◆ **WORK TASK**: Please output only the lines running from the one that contains "[3.60-4.50s]" through the last line of the data below, exactly as they stand, with no pictures.

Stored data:
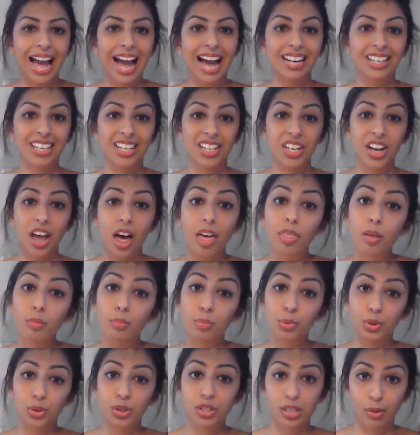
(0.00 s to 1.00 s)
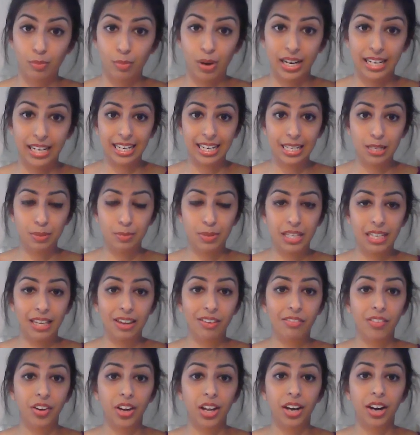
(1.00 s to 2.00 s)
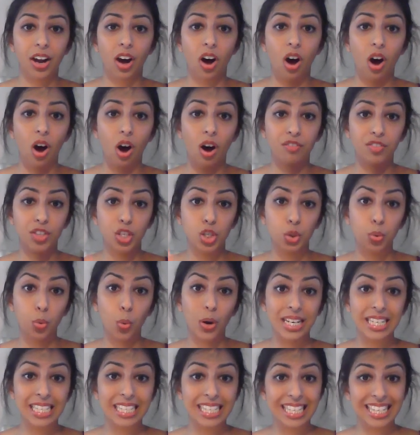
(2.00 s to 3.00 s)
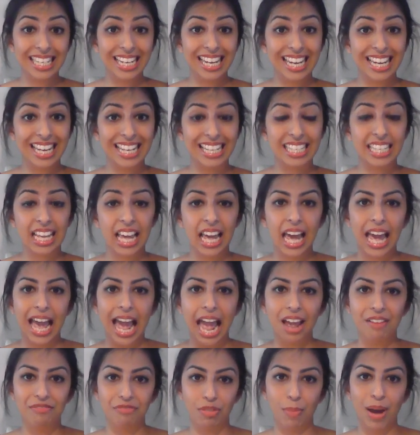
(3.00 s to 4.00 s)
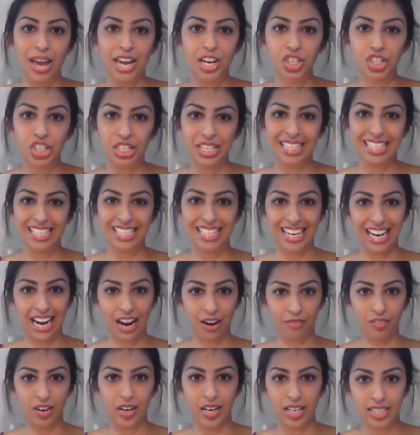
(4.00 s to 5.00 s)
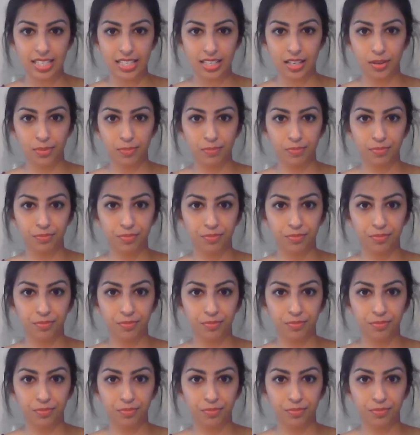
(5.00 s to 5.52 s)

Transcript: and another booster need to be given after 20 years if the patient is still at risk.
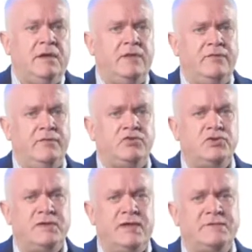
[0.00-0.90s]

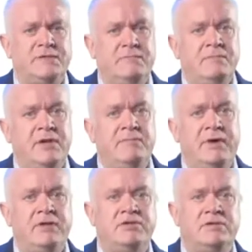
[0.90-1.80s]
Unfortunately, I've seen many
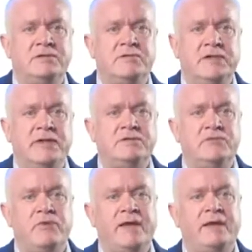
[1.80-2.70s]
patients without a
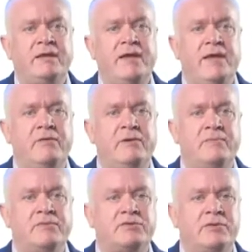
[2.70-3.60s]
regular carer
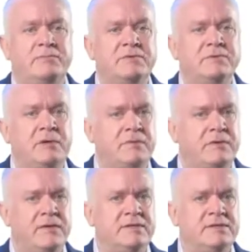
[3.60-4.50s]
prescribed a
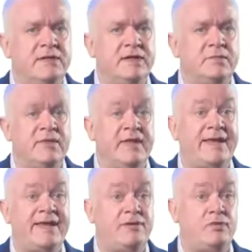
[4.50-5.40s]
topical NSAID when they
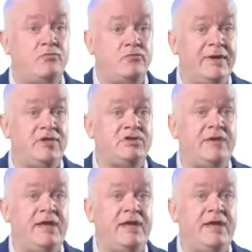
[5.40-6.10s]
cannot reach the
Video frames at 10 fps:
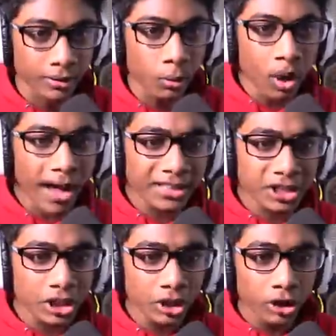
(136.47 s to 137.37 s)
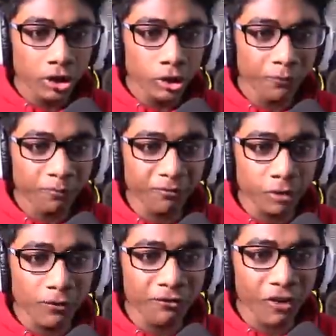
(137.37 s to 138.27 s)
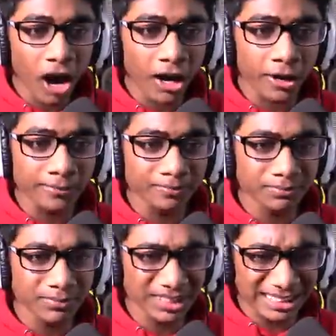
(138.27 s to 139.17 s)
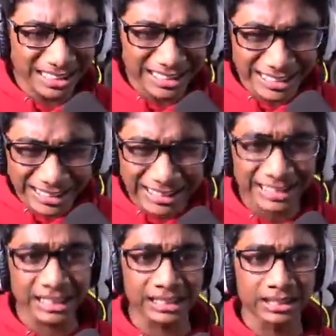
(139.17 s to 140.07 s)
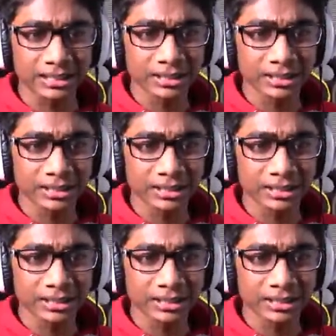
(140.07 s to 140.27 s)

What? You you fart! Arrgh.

◆ **PROBLEM SOLUTION**:
[3.60-4.50s]
prescribed a
[4.50-5.40s]
topical NSAID when they
[5.40-6.10s]
cannot reach the
Video frames at 10 fps:
(136.47 s to 137.37 s)
(137.37 s to 138.27 s)
(138.27 s to 139.17 s)
(139.17 s to 140.07 s)
(140.07 s to 140.27 s)

What? You you fart! Arrgh.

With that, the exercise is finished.